1) Based on the above, does would this be an ideal solution in order
to isolate the bats and therefore monitor their activity or would I
need to implement further algorithms in order to isolate the bats
calls?
The short answer is no, this would be no where near ideal. This type of work strongly overlaps with speech/voice recognition, and the algorithms (or more so, the features) involved are not trivial.
There are certainly frequency features that one can extract from audio signals of species to try and cluster them, and the DFT would certainly be the transform of choice for this type of raw feature. However the DFT will only give you frequency scores, although it where one would start. Other frequency metrics and features can be more complex. (Look at cepstral analysis, MFCC, etc).
2) I have only ever had experience of using the Cooley-Tukey FFT
algorithm, would this be sufficient enough for this type of project?
Remember that the DFT is a Transform, whilst the FFT is an efficient algorithm for this transform. Furthermore, the Cooley-Tukey Algorithm is one way of implementing an FFT. In your work, you will use canned libraries that have the FFT. You don't need to implement an FFT in the 21st century, just as you would not be expected to implement the square root function.
I strongly suspect that you will need to compute the Short-Time-Fourier-Transform (STFT) for this type of project. In anticipation of your next needs, please see the wiki link on the STFT, as well as this post here. The STFT allows you to analyse signals in the dual time-frequency domain. You will most likely want to start your feature extraction in that space.
let's assume I have computed the STFT and the MFCC and extracted the
features, how would I therefore identify the species of the bats?
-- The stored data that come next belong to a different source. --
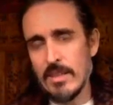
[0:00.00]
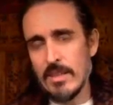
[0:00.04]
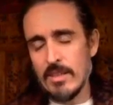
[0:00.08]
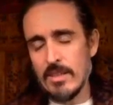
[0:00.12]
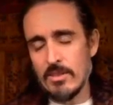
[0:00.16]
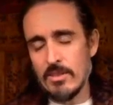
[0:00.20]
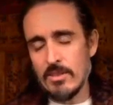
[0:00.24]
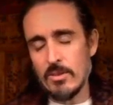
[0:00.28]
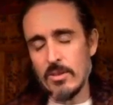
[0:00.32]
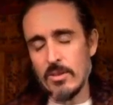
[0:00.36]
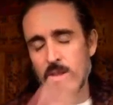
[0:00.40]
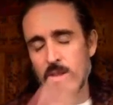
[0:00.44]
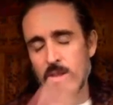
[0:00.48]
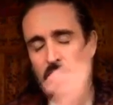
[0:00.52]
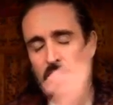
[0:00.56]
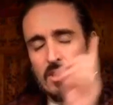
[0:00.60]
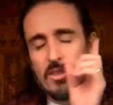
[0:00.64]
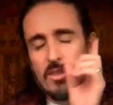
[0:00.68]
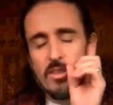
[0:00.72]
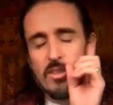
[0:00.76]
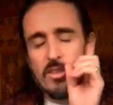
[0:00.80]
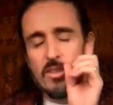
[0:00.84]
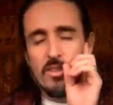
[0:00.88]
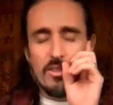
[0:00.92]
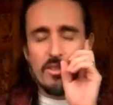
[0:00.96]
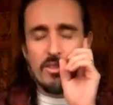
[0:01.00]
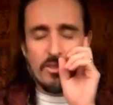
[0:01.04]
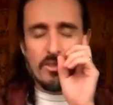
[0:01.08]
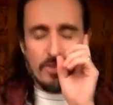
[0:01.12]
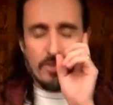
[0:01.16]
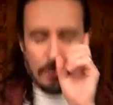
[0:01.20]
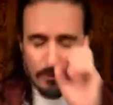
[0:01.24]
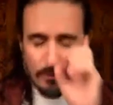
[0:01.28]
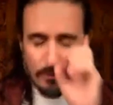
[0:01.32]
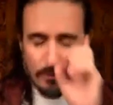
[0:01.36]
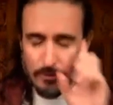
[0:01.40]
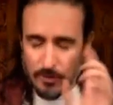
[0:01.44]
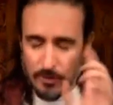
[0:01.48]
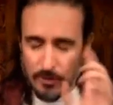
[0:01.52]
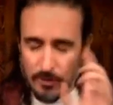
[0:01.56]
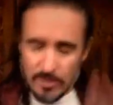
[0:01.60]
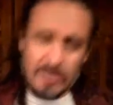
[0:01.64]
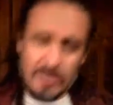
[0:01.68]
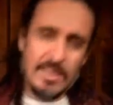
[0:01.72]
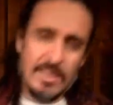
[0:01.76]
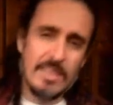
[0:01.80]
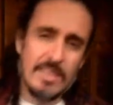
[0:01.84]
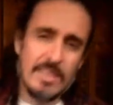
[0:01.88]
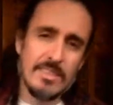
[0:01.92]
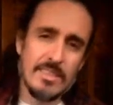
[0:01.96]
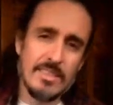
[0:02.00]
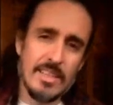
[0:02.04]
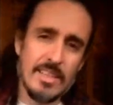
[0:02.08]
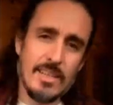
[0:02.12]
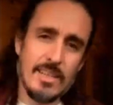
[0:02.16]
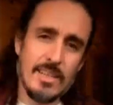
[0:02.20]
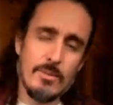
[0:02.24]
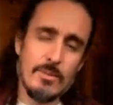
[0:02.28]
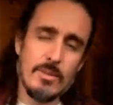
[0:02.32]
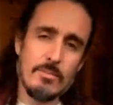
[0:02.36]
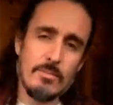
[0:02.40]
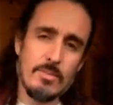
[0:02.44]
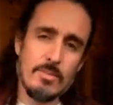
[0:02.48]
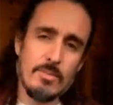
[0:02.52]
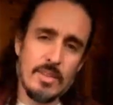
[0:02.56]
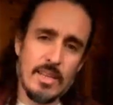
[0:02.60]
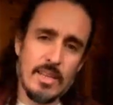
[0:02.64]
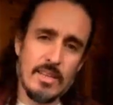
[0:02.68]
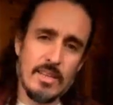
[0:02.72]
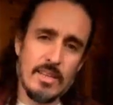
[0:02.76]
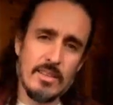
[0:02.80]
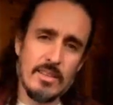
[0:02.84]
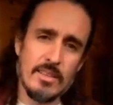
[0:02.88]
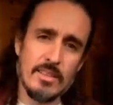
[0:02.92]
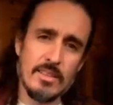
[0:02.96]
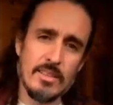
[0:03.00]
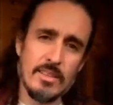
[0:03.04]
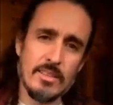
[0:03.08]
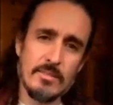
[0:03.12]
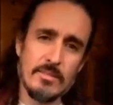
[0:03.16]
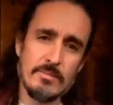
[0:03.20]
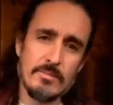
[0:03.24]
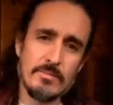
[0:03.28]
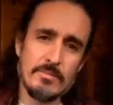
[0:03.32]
So the first lesson that I want to bring out here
Would I therefore need some kind of training in order to complete this
task?
Once you have decided on what sets of features you need to use, you will of course need a learning algorithm to discriminate them properly. Since you do not have a training set, there are two options. The first obvious is to attain a training set, and/or meticulously label your data based on what you know to be true. Once you have your labels, then you can use supervised training techniques like logistic regression or a simple perceptron to come up with separating hyperplanes in feature space that disjoint your data. The second option however, would be for you to use unsupervised learning techniques (such as K-means for example).
If you use something like K-means, you will need to know apriori how many different bat species you are trying to discriminate against. This is the value of your hyper-parameter $k$. The output of K-means will be $k$ vectors, each of them being in $N$-dimensional points in feature space, representing your cluster centroids. Now, every time you get a new audio sample, you:
- Compute $N$ features and place this into a feature vector.
- Compute the L2 vector norm, (aka, the Euclidean distance) between the given feature vector, and the $k$ centroid vectors you pre-computed from using $k$-means.
- Pick the $i$th centroid out of the $k$ cetroids that corresponds to the closest distance to your point.
Mathematically, you want to declare a bat of type $i$, among $k$ type bats by:
$$
{arg\,min}_{i \in (1, 2, ...k) } \sqrt{\sum_{n = 1}^{N} (\mathbf{x} - \mathbf{f_i})^2 }
$$
where $\mathbf{x}$ is an $N$ x $1$ feature vector of your unclassified audio sample, and $\mathbf{f_i}$ is the $i$th $N$ x $1$ cluster centroid found by $k$-means.